- WHAT TO DO -
Repeat the listing exactly. Pictures stay out of your copy.
== RECORDS FOR PROCESSING
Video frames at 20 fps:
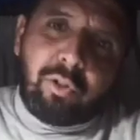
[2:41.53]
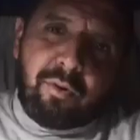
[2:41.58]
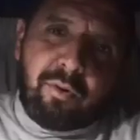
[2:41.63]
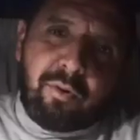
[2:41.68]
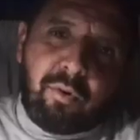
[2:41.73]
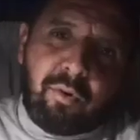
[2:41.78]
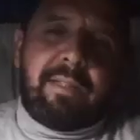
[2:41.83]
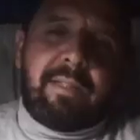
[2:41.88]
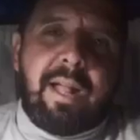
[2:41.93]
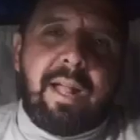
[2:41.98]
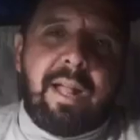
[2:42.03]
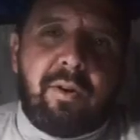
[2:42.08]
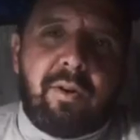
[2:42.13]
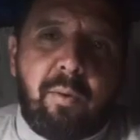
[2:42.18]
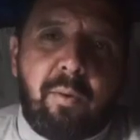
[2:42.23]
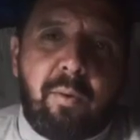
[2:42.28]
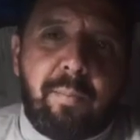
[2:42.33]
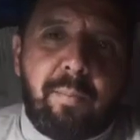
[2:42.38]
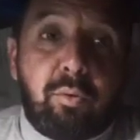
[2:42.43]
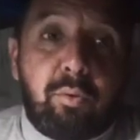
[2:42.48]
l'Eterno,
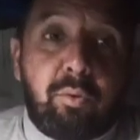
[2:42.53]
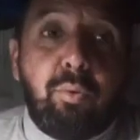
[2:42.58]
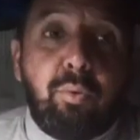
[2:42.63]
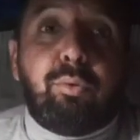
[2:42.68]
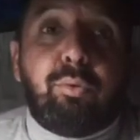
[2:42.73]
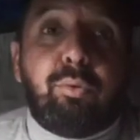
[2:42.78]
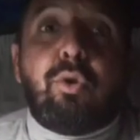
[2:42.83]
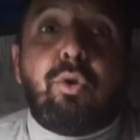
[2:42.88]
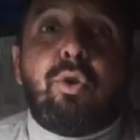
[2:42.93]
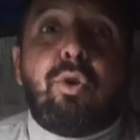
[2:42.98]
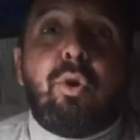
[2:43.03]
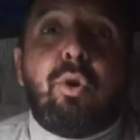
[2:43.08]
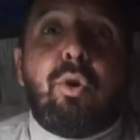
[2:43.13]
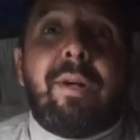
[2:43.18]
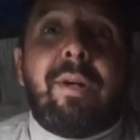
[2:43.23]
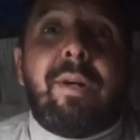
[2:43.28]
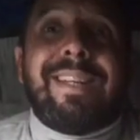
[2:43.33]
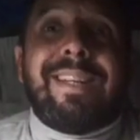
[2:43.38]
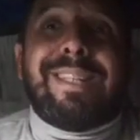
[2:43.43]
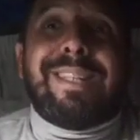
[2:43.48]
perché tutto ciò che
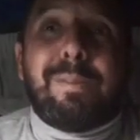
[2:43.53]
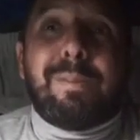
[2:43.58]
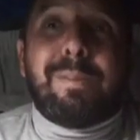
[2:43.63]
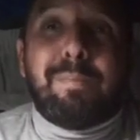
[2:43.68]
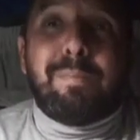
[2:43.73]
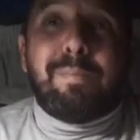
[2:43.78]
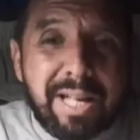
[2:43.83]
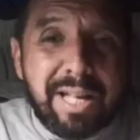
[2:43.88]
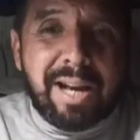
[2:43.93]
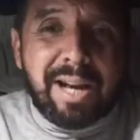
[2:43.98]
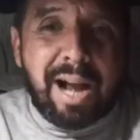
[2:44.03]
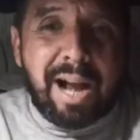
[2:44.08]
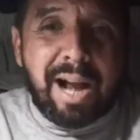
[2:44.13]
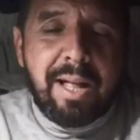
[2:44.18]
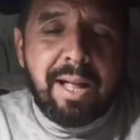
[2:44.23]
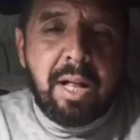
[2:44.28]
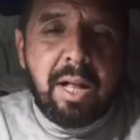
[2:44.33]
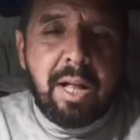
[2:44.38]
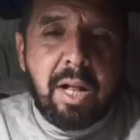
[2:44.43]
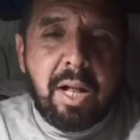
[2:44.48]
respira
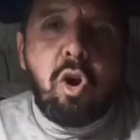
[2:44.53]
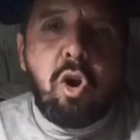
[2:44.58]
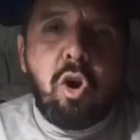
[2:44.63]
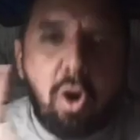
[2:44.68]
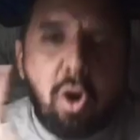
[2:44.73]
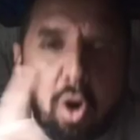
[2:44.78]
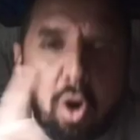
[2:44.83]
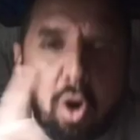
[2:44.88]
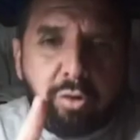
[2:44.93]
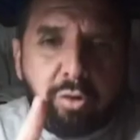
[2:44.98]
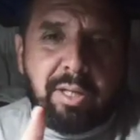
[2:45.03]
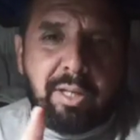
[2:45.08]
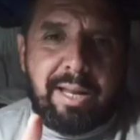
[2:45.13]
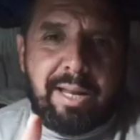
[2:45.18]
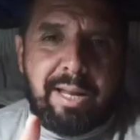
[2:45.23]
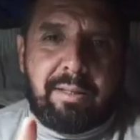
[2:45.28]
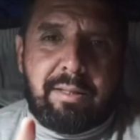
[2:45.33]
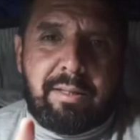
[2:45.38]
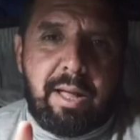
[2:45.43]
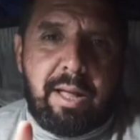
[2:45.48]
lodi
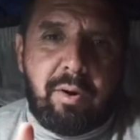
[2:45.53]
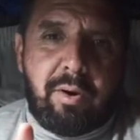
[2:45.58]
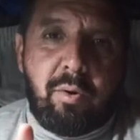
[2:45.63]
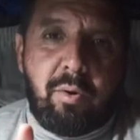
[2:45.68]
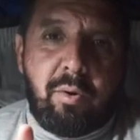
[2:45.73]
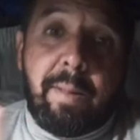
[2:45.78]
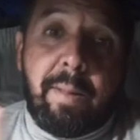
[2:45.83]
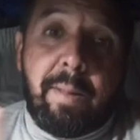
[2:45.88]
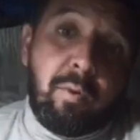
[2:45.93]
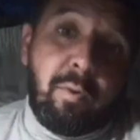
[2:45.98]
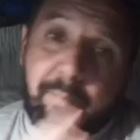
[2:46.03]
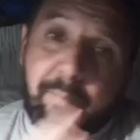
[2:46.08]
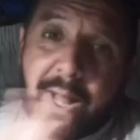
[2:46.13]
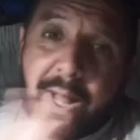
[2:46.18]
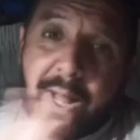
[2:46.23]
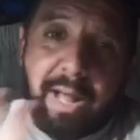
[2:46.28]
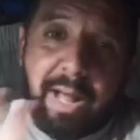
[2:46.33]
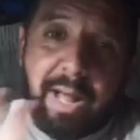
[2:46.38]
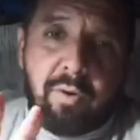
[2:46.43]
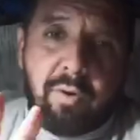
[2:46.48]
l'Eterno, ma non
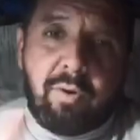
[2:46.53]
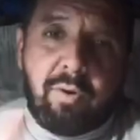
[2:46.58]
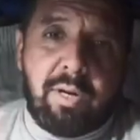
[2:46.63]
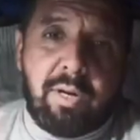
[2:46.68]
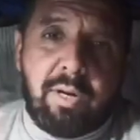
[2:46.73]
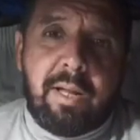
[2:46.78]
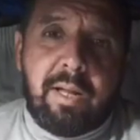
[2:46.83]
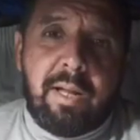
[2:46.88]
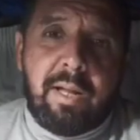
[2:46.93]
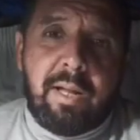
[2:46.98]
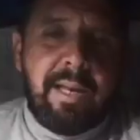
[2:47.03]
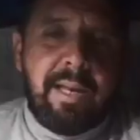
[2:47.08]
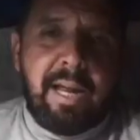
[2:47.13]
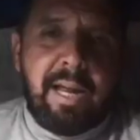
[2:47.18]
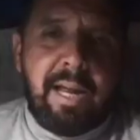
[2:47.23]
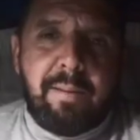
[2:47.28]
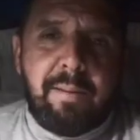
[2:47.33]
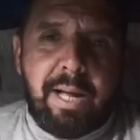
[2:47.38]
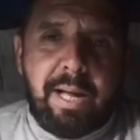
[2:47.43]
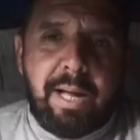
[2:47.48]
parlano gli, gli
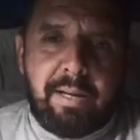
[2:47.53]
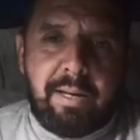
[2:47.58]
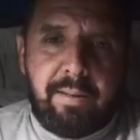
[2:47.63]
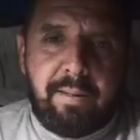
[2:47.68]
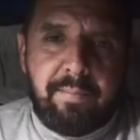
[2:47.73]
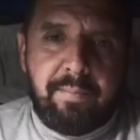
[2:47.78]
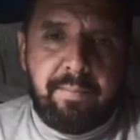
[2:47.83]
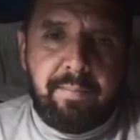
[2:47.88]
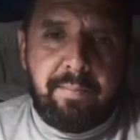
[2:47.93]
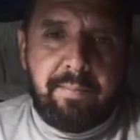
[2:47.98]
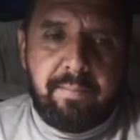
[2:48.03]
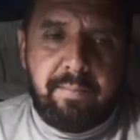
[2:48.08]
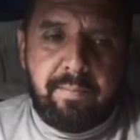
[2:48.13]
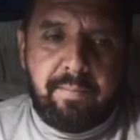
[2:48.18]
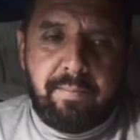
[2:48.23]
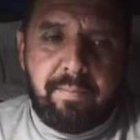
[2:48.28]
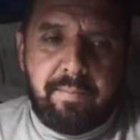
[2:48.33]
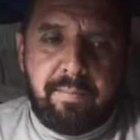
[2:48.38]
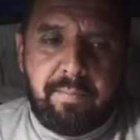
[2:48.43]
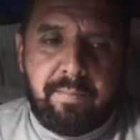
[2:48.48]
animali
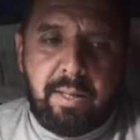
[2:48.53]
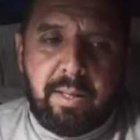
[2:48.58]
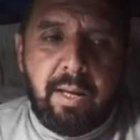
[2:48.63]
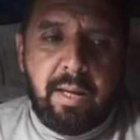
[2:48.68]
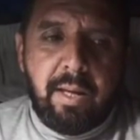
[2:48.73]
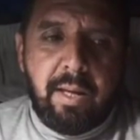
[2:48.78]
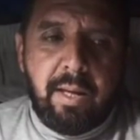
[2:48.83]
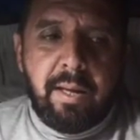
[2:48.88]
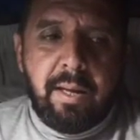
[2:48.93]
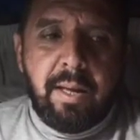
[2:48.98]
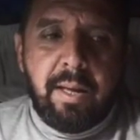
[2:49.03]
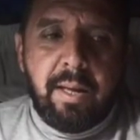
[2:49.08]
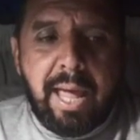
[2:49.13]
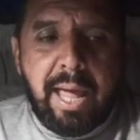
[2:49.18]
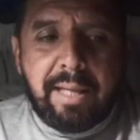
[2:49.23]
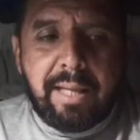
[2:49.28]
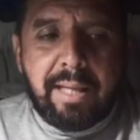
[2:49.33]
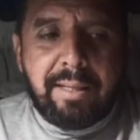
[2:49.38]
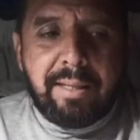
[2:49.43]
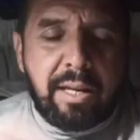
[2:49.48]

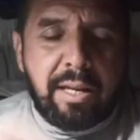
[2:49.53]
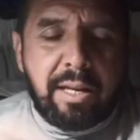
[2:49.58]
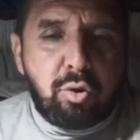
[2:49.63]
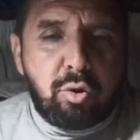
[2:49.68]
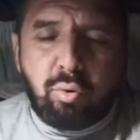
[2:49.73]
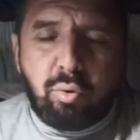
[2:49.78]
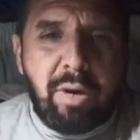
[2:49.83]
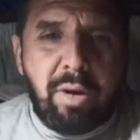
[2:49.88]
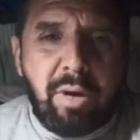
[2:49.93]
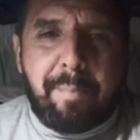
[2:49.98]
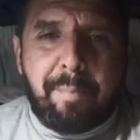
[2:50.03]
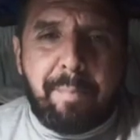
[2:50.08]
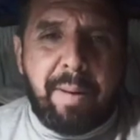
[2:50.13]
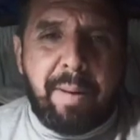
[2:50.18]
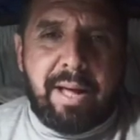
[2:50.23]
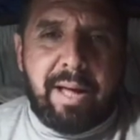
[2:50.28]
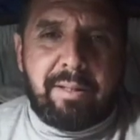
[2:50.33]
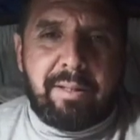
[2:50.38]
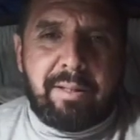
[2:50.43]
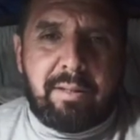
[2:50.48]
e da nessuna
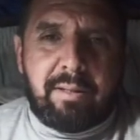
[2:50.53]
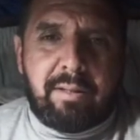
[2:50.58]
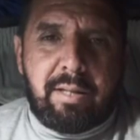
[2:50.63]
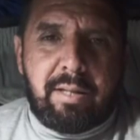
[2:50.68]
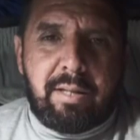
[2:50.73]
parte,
====
- EXPECTED OUTPUT -
Video frames at 20 fps:
[2:41.53]
[2:41.58]
[2:41.63]
[2:41.68]
[2:41.73]
[2:41.78]
[2:41.83]
[2:41.88]
[2:41.93]
[2:41.98]
[2:42.03]
[2:42.08]
[2:42.13]
[2:42.18]
[2:42.23]
[2:42.28]
[2:42.33]
[2:42.38]
[2:42.43]
[2:42.48]
l'Eterno,
[2:42.53]
[2:42.58]
[2:42.63]
[2:42.68]
[2:42.73]
[2:42.78]
[2:42.83]
[2:42.88]
[2:42.93]
[2:42.98]
[2:43.03]
[2:43.08]
[2:43.13]
[2:43.18]
[2:43.23]
[2:43.28]
[2:43.33]
[2:43.38]
[2:43.43]
[2:43.48]
perché tutto ciò che
[2:43.53]
[2:43.58]
[2:43.63]
[2:43.68]
[2:43.73]
[2:43.78]
[2:43.83]
[2:43.88]
[2:43.93]
[2:43.98]
[2:44.03]
[2:44.08]
[2:44.13]
[2:44.18]
[2:44.23]
[2:44.28]
[2:44.33]
[2:44.38]
[2:44.43]
[2:44.48]
respira
[2:44.53]
[2:44.58]
[2:44.63]
[2:44.68]
[2:44.73]
[2:44.78]
[2:44.83]
[2:44.88]
[2:44.93]
[2:44.98]
[2:45.03]
[2:45.08]
[2:45.13]
[2:45.18]
[2:45.23]
[2:45.28]
[2:45.33]
[2:45.38]
[2:45.43]
[2:45.48]
lodi
[2:45.53]
[2:45.58]
[2:45.63]
[2:45.68]
[2:45.73]
[2:45.78]
[2:45.83]
[2:45.88]
[2:45.93]
[2:45.98]
[2:46.03]
[2:46.08]
[2:46.13]
[2:46.18]
[2:46.23]
[2:46.28]
[2:46.33]
[2:46.38]
[2:46.43]
[2:46.48]
l'Eterno, ma non
[2:46.53]
[2:46.58]
[2:46.63]
[2:46.68]
[2:46.73]
[2:46.78]
[2:46.83]
[2:46.88]
[2:46.93]
[2:46.98]
[2:47.03]
[2:47.08]
[2:47.13]
[2:47.18]
[2:47.23]
[2:47.28]
[2:47.33]
[2:47.38]
[2:47.43]
[2:47.48]
parlano gli, gli
[2:47.53]
[2:47.58]
[2:47.63]
[2:47.68]
[2:47.73]
[2:47.78]
[2:47.83]
[2:47.88]
[2:47.93]
[2:47.98]
[2:48.03]
[2:48.08]
[2:48.13]
[2:48.18]
[2:48.23]
[2:48.28]
[2:48.33]
[2:48.38]
[2:48.43]
[2:48.48]
animali
[2:48.53]
[2:48.58]
[2:48.63]
[2:48.68]
[2:48.73]
[2:48.78]
[2:48.83]
[2:48.88]
[2:48.93]
[2:48.98]
[2:49.03]
[2:49.08]
[2:49.13]
[2:49.18]
[2:49.23]
[2:49.28]
[2:49.33]
[2:49.38]
[2:49.43]
[2:49.48]

[2:49.53]
[2:49.58]
[2:49.63]
[2:49.68]
[2:49.73]
[2:49.78]
[2:49.83]
[2:49.88]
[2:49.93]
[2:49.98]
[2:50.03]
[2:50.08]
[2:50.13]
[2:50.18]
[2:50.23]
[2:50.28]
[2:50.33]
[2:50.38]
[2:50.43]
[2:50.48]
e da nessuna
[2:50.53]
[2:50.58]
[2:50.63]
[2:50.68]
[2:50.73]
parte,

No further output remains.